Having dropped the 1979 suffix that became necessary after Death From Above Records filed a cease and desist letter against them in 2004 – something that incensed the duo no end at the time – Sebastien Grainger and Jesse F. Keeler are back to just plain old Death From Above on their latest record, ‘Outrage! Is Now’. The pair disbanded just two years after their debut ‘You’re a Woman, I’m a Machine’ that same year, and it would be another decade before a second album saw the light of day.

Tonight, on this wet, miserable night in Dublin (“We didn’t think you guys were gonna come,” drummer and vocalist Grainger later admits), they’ve taken a one-night nixer from their support slot with At The Drive-In on their UK tour. After those forty-five minute warm-up sets, Death From Above are ready to stretch out and turn the volume up for a respectably packed Tivoli Theatre, and Grainger reads the gamey room with a smile – “You’re gonna make us do the real work.”

Their current supporting gig couldn’t be more apt. Last year’s ‘Outrage! Is Now’ seems to have the post-hardcore sweat of At The Drive-In seeping from its pores, even more hard-hitting than its dancier predecessor three years earlier. Accordingly, Nomad ensures a rowdy start, and bassist Keeler, flanked by a pair of stacked Orange amps, begins a set of gargantuan low-end grind that wrings all manner of chaos and disorder from his clear-bodied bass.

Grainger gets the crowd involved for “a little schtick”, coaching the venue on the breathy vocal motif from a Canadian gym advert they appropriated for Trainwreck 1979 from 2014’s ‘The Physical World’ (“Our comeback album!”). Keeler’s bass comes in so loud that the crowd’s attempt is barely heard, and it all boils down into sporadic, glitchy bass chords and drum fills that progressively solidify into Romantic Rights. This time the crowd are more audible, clapping time as Keeler’s bass goes through its paces and Grainger punches out a kick-drum backbeat.

Holy Books shines in a selection that at times is as proggy as it is pummelling, inciting some crowd surfing, but the triptych that makes up the encore is just full-throttle punk rock. “This song’s called Pull Out and we play it way too fucking fast,” Grainger warns from behind his gold-sparkle kit. And it is fucking fast.

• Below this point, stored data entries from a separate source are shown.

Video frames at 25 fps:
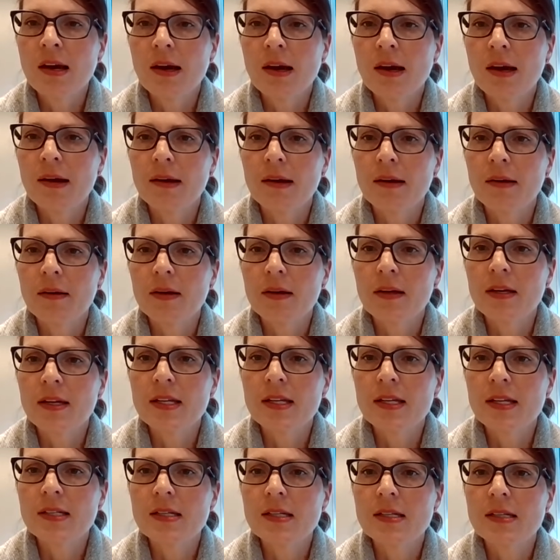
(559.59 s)
uh,
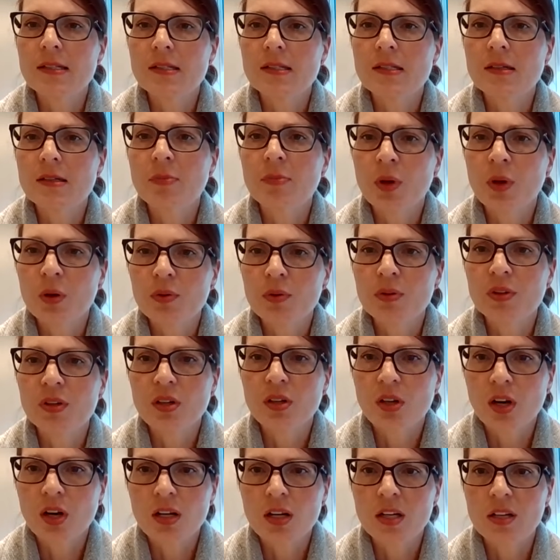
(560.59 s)
it is both a
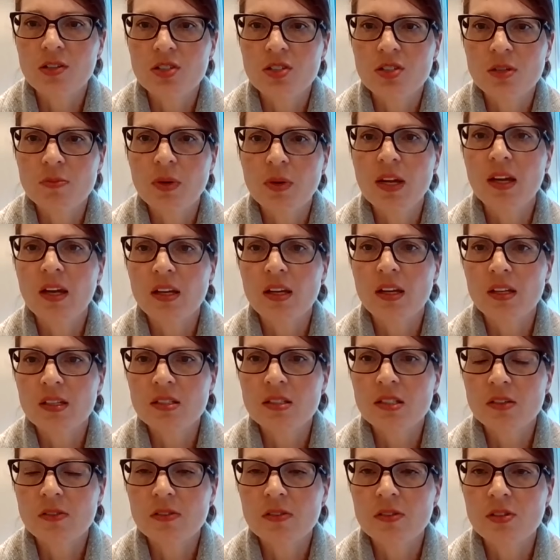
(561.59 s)
guardianship and
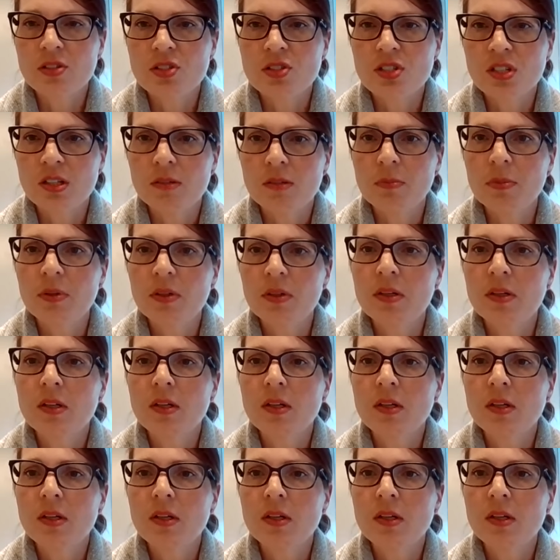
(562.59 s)
conservatorship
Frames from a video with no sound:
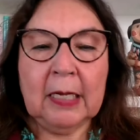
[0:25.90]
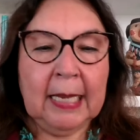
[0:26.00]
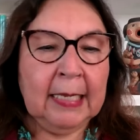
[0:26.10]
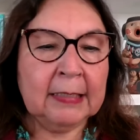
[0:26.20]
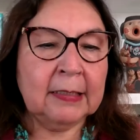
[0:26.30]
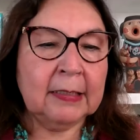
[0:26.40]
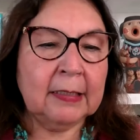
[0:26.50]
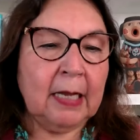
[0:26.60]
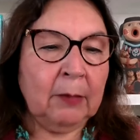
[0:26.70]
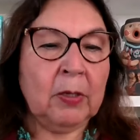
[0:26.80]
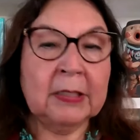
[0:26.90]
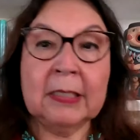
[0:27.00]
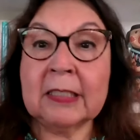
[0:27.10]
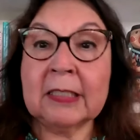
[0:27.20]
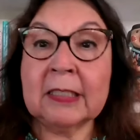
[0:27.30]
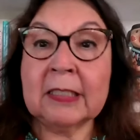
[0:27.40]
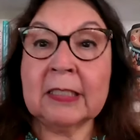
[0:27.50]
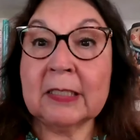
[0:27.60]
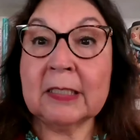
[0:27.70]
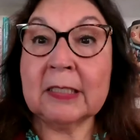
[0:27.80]
And I want to ex-
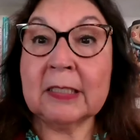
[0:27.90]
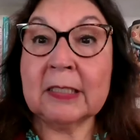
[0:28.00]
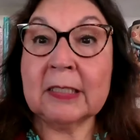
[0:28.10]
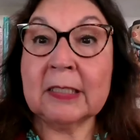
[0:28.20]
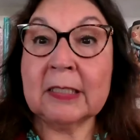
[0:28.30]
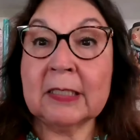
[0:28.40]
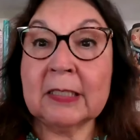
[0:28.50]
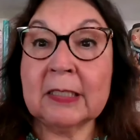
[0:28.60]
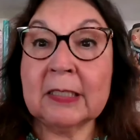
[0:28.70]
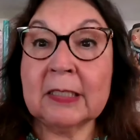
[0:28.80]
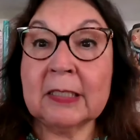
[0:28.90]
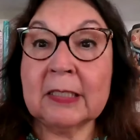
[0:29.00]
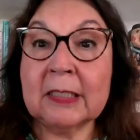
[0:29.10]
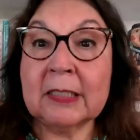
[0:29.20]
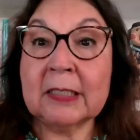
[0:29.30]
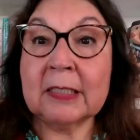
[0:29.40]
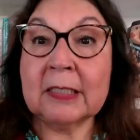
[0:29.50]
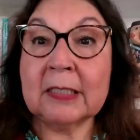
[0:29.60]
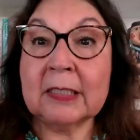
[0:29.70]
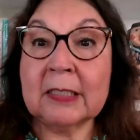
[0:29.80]
tell you who he is. He's here.
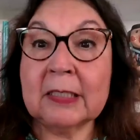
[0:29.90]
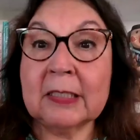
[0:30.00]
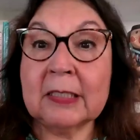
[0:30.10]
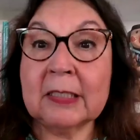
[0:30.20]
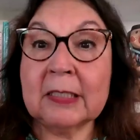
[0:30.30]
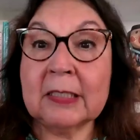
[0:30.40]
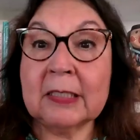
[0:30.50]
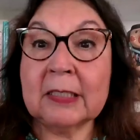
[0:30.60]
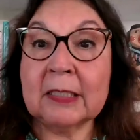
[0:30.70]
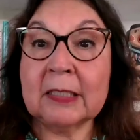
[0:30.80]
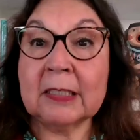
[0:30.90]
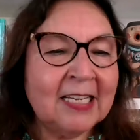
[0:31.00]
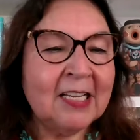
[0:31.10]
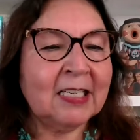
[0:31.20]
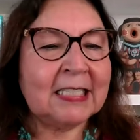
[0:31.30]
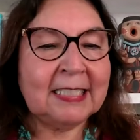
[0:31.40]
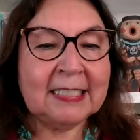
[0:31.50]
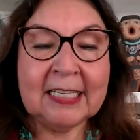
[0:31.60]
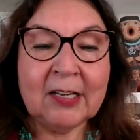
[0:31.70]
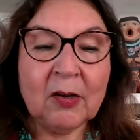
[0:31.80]
You can see him. Mindahi
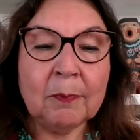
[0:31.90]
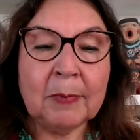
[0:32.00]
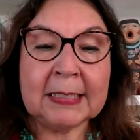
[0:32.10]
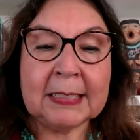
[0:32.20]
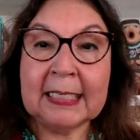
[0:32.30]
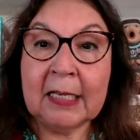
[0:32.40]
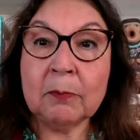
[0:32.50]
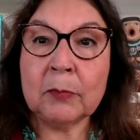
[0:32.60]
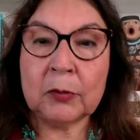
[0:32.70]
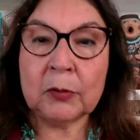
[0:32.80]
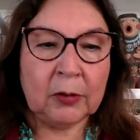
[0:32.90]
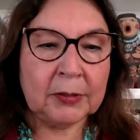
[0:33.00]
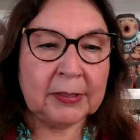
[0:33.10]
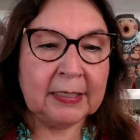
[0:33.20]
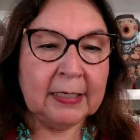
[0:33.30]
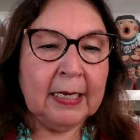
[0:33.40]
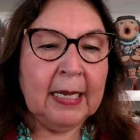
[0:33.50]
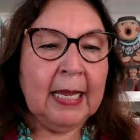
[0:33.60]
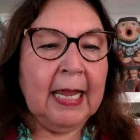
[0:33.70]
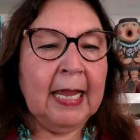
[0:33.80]
Crescencio Bastida Muñoz.
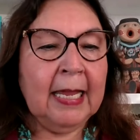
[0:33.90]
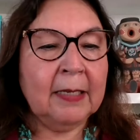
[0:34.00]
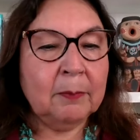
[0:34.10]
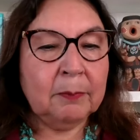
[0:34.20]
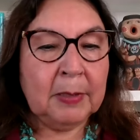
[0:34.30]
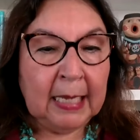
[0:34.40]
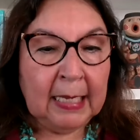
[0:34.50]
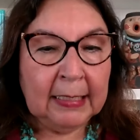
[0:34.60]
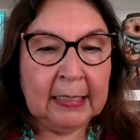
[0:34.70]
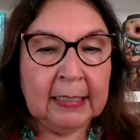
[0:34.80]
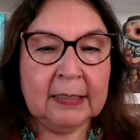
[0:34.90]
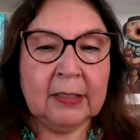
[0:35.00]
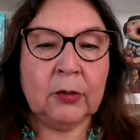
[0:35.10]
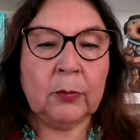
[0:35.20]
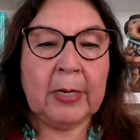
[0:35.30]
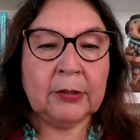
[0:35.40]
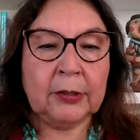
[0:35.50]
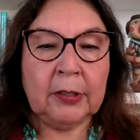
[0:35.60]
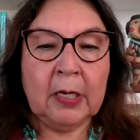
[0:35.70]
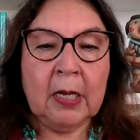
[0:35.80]
And Mindahi is the
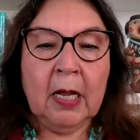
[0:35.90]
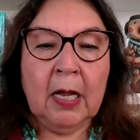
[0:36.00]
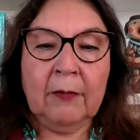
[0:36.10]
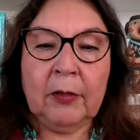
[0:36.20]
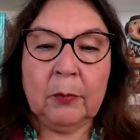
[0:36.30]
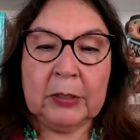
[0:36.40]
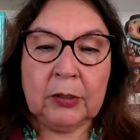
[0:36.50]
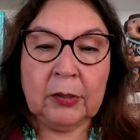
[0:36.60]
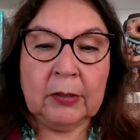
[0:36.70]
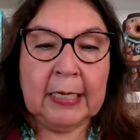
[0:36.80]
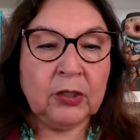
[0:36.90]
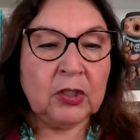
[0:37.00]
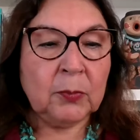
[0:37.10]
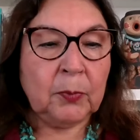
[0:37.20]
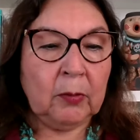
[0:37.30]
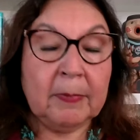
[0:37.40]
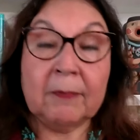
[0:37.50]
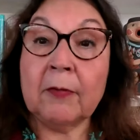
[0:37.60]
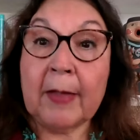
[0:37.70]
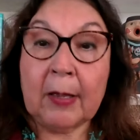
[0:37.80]
director of the Original Nations Program
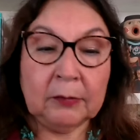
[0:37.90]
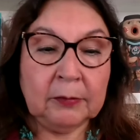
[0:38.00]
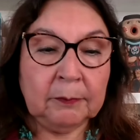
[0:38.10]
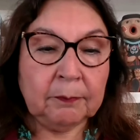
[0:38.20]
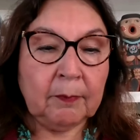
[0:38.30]
of the Fountain.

As he screams the final words, the drumsticks go flying and Keeler tears things down one final time, decelerating the tempo and winding the room back down for the trip home.

Setting a crowd up for – and measuring up against – a band like At The Drive-In is a skill in itself. Coming from that touring environment into a standalone set, Death From Above are in fighting form for a crowd that’s equally as charged. From post-punk to prog, noise rock to post-hardcore, and with their own twisted take on it all, DFA remain as loud and dangerous as they ever were.